→ Exercise:
Please output each entry exactly as it appears.

*** Opening of Material provided ***

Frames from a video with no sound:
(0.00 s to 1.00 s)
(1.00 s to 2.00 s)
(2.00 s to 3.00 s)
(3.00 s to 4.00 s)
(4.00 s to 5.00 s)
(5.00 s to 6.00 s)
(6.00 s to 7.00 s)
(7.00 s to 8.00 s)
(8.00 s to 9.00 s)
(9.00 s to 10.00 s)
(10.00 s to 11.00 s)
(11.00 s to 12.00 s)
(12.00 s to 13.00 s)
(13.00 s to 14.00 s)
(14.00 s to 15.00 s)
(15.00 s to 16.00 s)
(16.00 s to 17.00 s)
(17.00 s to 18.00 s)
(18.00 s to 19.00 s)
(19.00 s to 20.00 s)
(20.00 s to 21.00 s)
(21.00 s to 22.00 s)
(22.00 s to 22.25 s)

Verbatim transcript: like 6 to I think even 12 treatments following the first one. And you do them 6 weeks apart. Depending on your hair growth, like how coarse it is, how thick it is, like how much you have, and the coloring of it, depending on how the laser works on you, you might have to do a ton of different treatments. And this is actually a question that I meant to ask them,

*** Close of Material provided ***

→ Result:
Frames from a video with no sound:
(0.00 s to 1.00 s)
(1.00 s to 2.00 s)
(2.00 s to 3.00 s)
(3.00 s to 4.00 s)
(4.00 s to 5.00 s)
(5.00 s to 6.00 s)
(6.00 s to 7.00 s)
(7.00 s to 8.00 s)
(8.00 s to 9.00 s)
(9.00 s to 10.00 s)
(10.00 s to 11.00 s)
(11.00 s to 12.00 s)
(12.00 s to 13.00 s)
(13.00 s to 14.00 s)
(14.00 s to 15.00 s)
(15.00 s to 16.00 s)
(16.00 s to 17.00 s)
(17.00 s to 18.00 s)
(18.00 s to 19.00 s)
(19.00 s to 20.00 s)
(20.00 s to 21.00 s)
(21.00 s to 22.00 s)
(22.00 s to 22.25 s)

Verbatim transcript: like 6 to I think even 12 treatments following the first one. And you do them 6 weeks apart. Depending on your hair growth, like how coarse it is, how thick it is, like how much you have, and the coloring of it, depending on how the laser works on you, you might have to do a ton of different treatments. And this is actually a question that I meant to ask them,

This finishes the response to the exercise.